● **Dataset entries**:
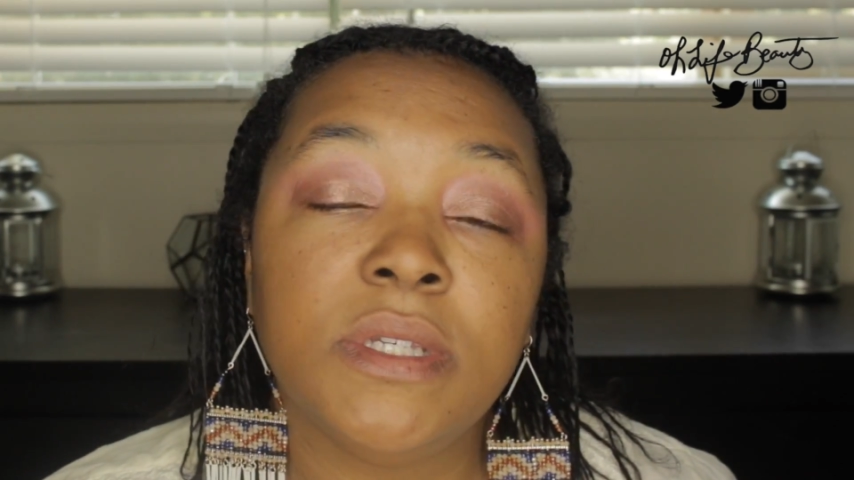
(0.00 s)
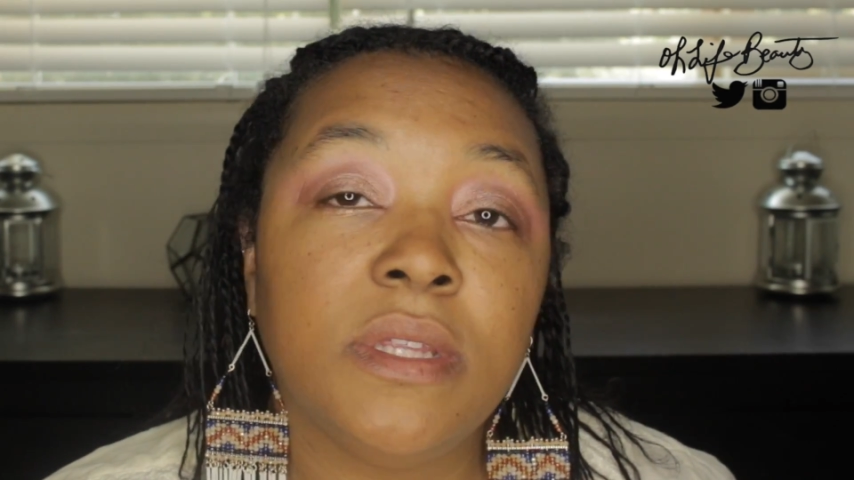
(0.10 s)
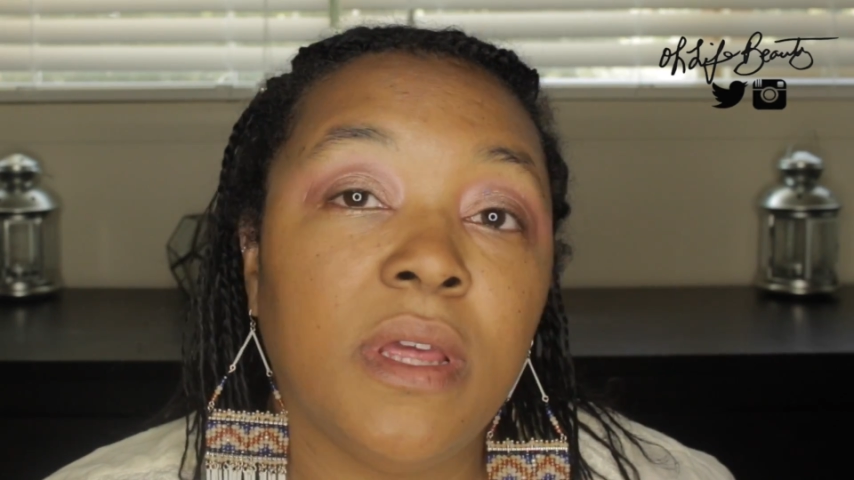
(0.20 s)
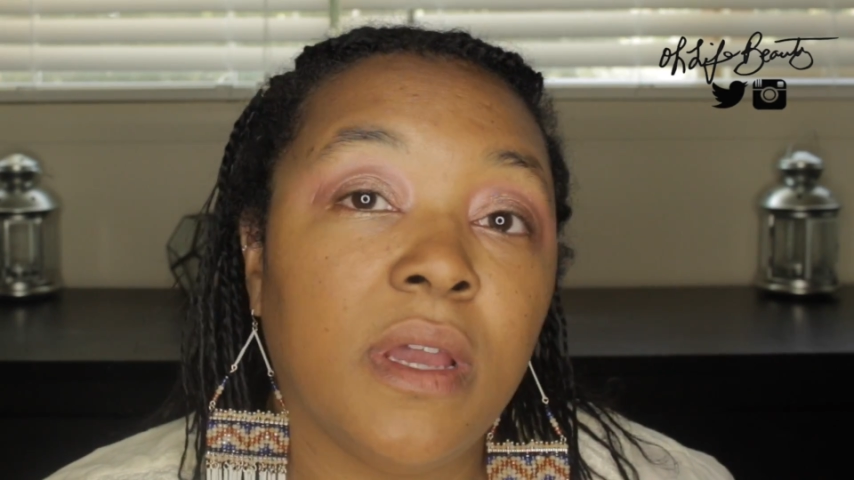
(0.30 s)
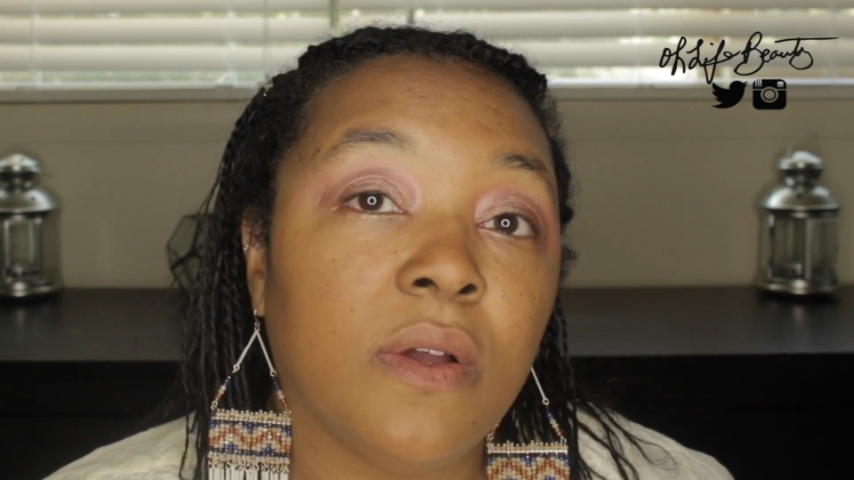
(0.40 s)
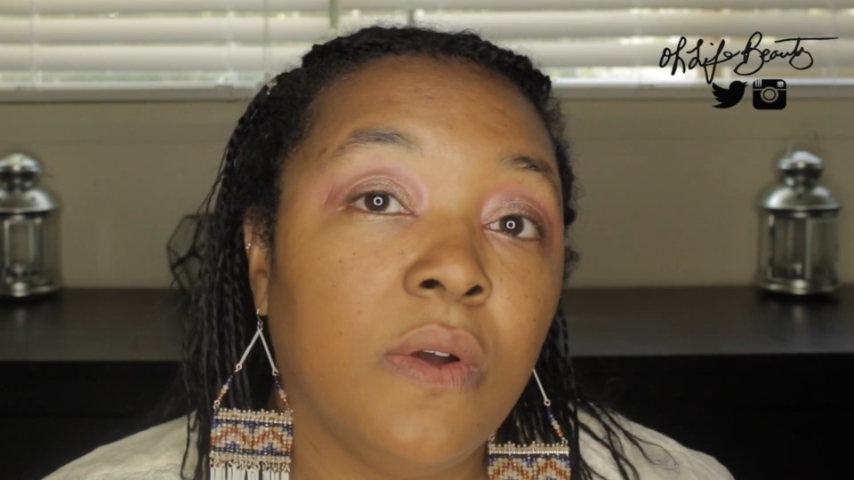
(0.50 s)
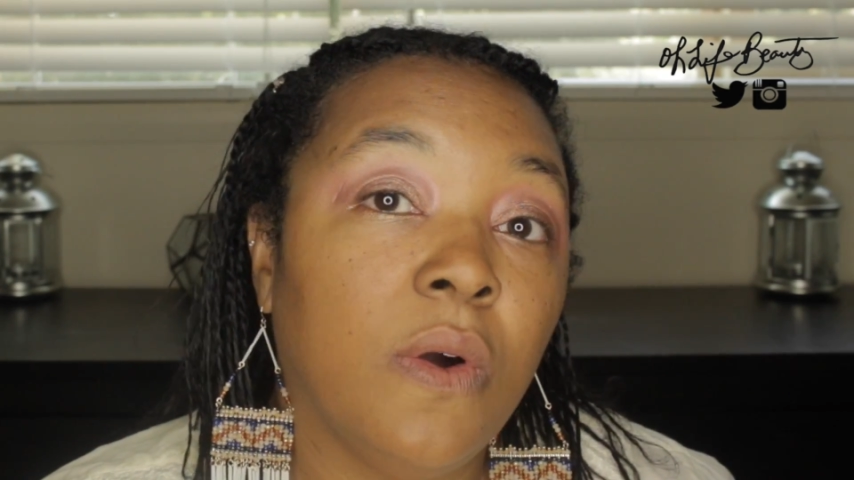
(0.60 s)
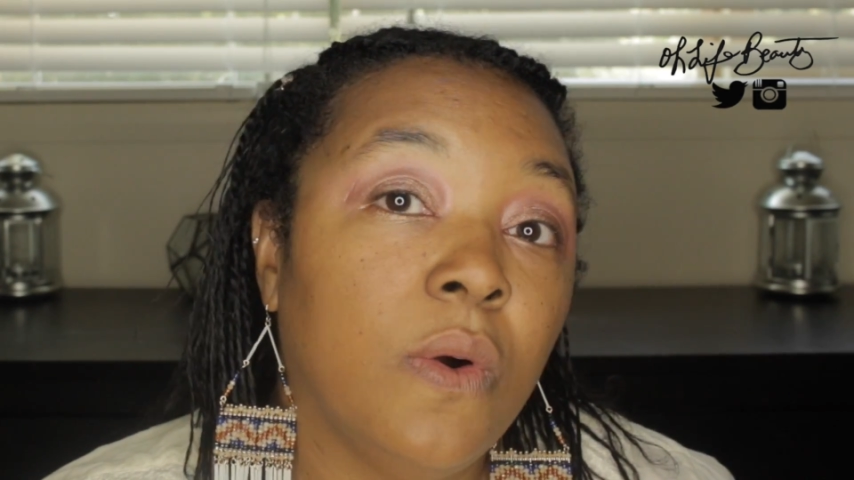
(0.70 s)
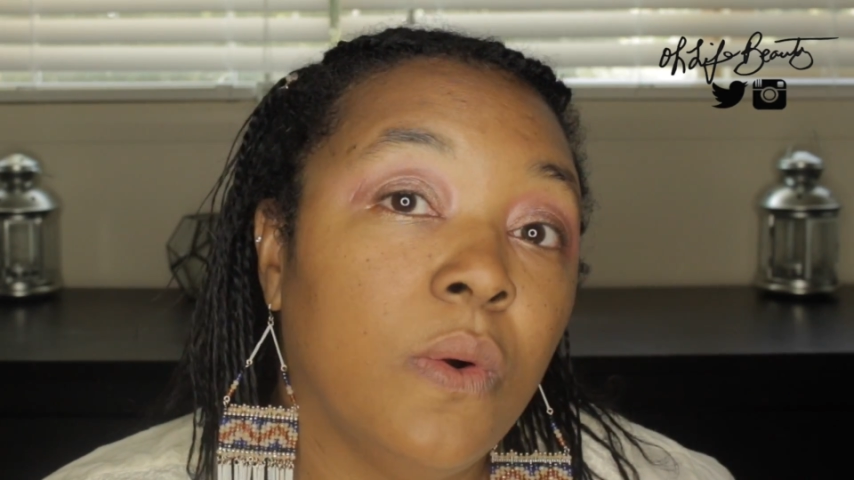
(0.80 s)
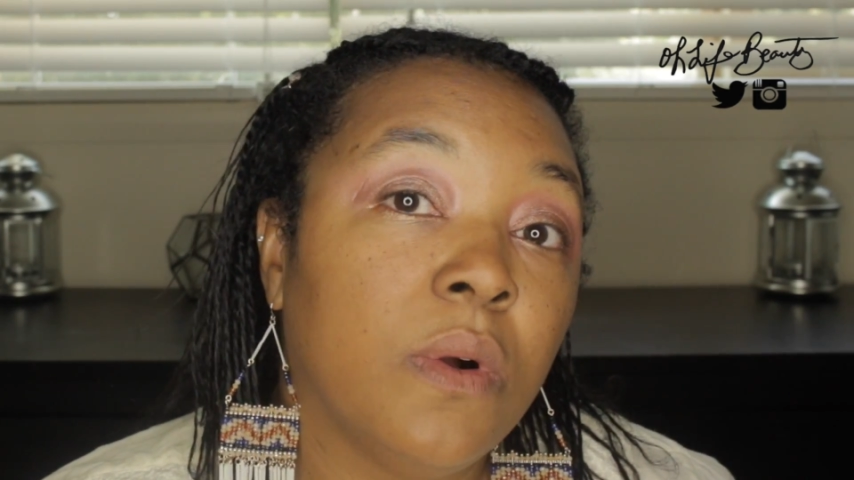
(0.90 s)
see that
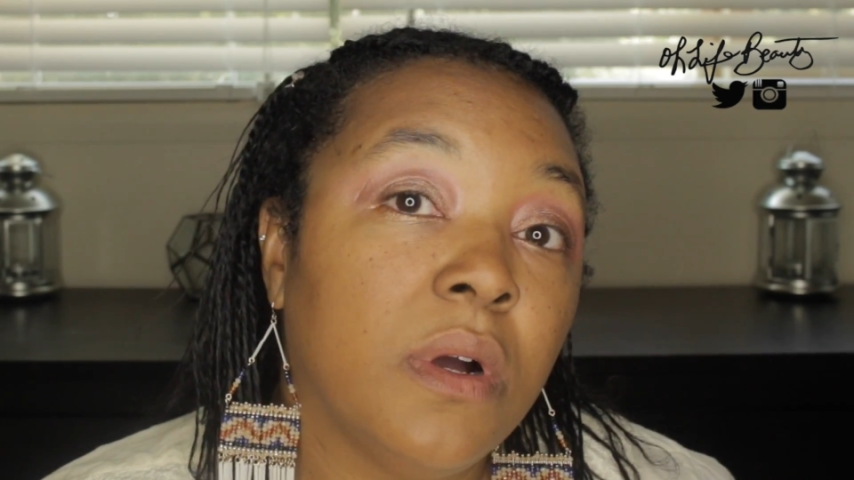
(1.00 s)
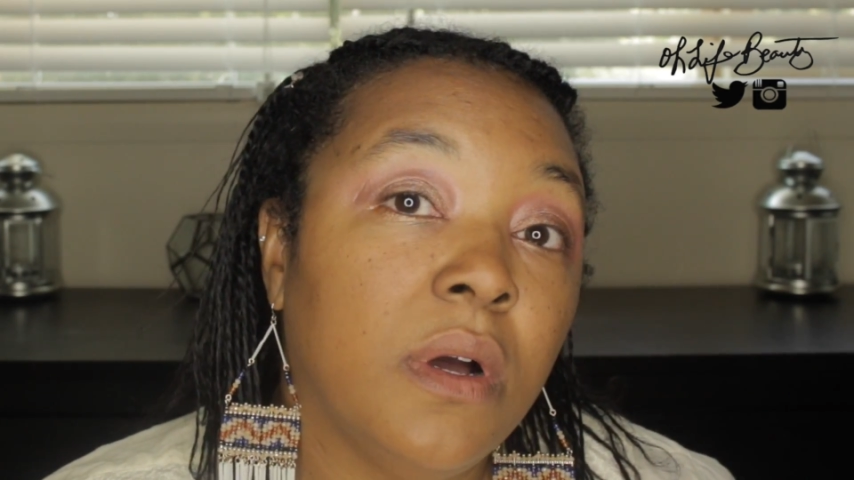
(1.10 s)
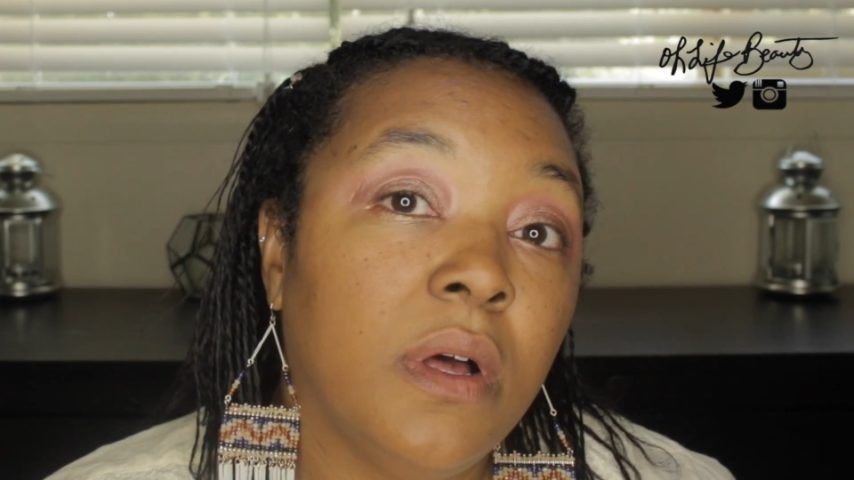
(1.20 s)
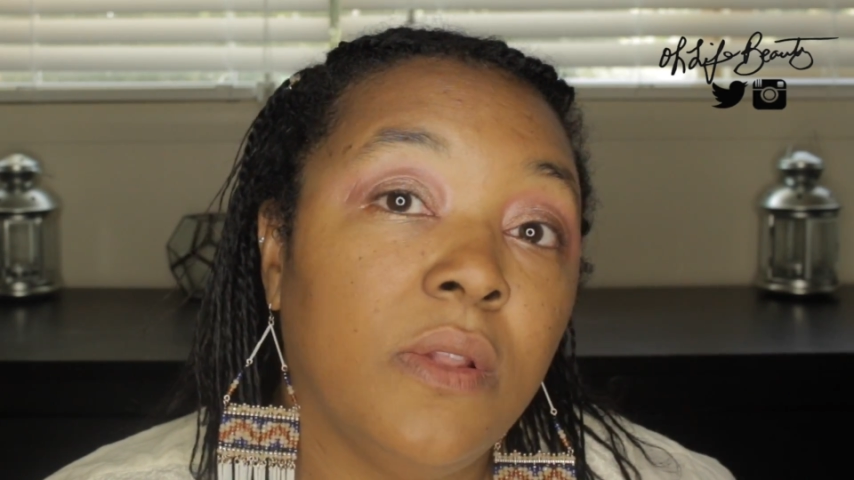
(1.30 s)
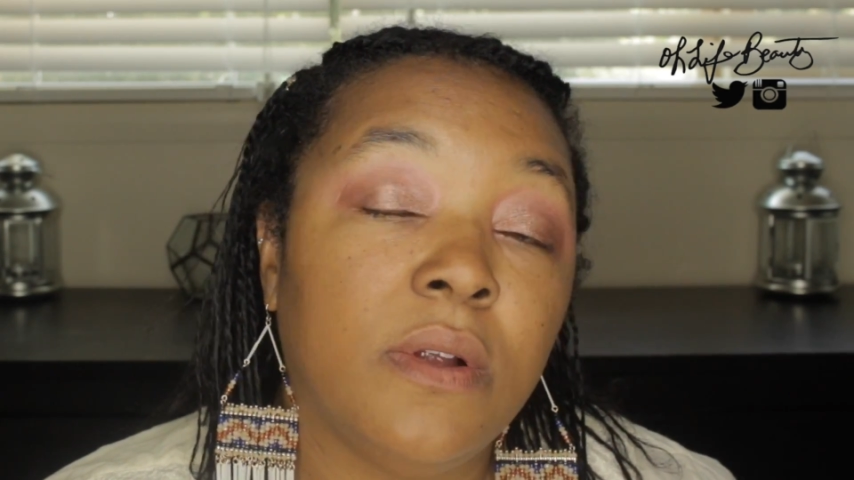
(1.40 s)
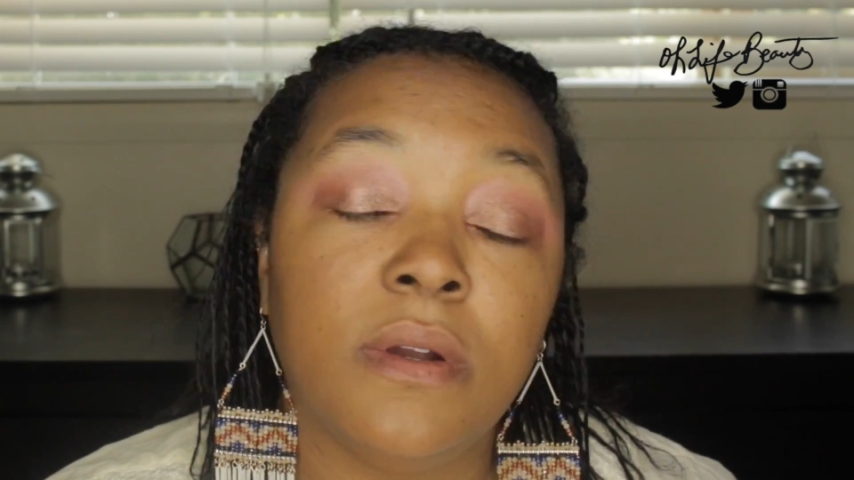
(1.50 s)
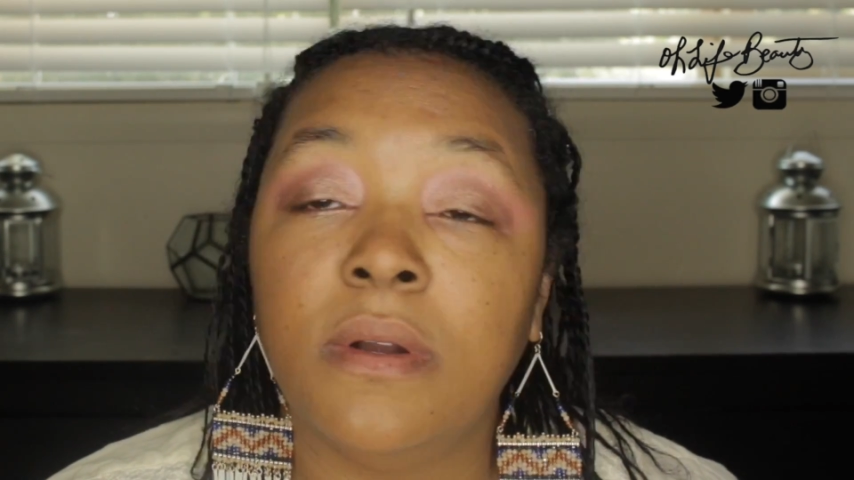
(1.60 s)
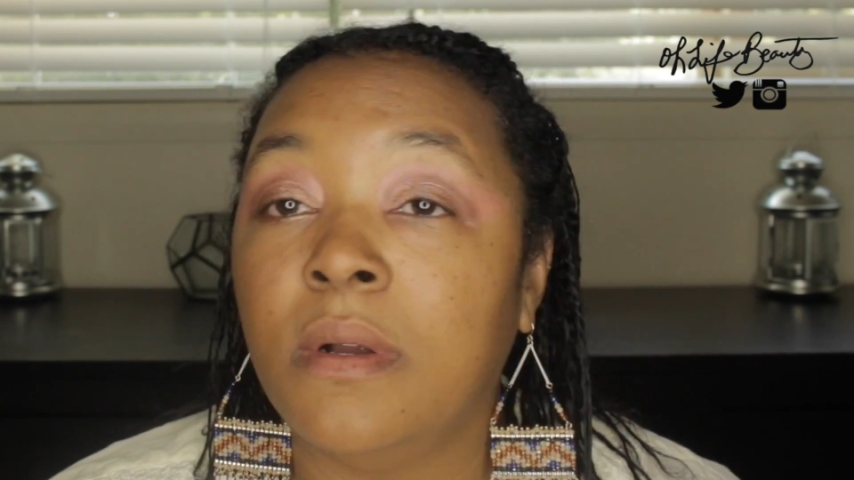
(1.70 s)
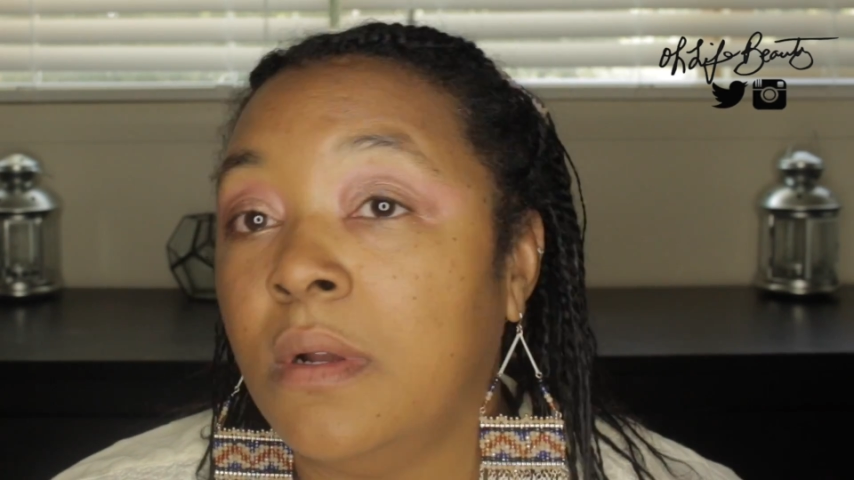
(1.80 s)
gold color.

● **EXERCISE DETAILS**:
Transcribe the records above exactly, omitting every picture they contain.

● **RESULT BELOW**:
(0.00 s)
(0.10 s)
(0.20 s)
(0.30 s)
(0.40 s)
(0.50 s)
(0.60 s)
(0.70 s)
(0.80 s)
(0.90 s)
see that
(1.00 s)
(1.10 s)
(1.20 s)
(1.30 s)
(1.40 s)
(1.50 s)
(1.60 s)
(1.70 s)
(1.80 s)
gold color.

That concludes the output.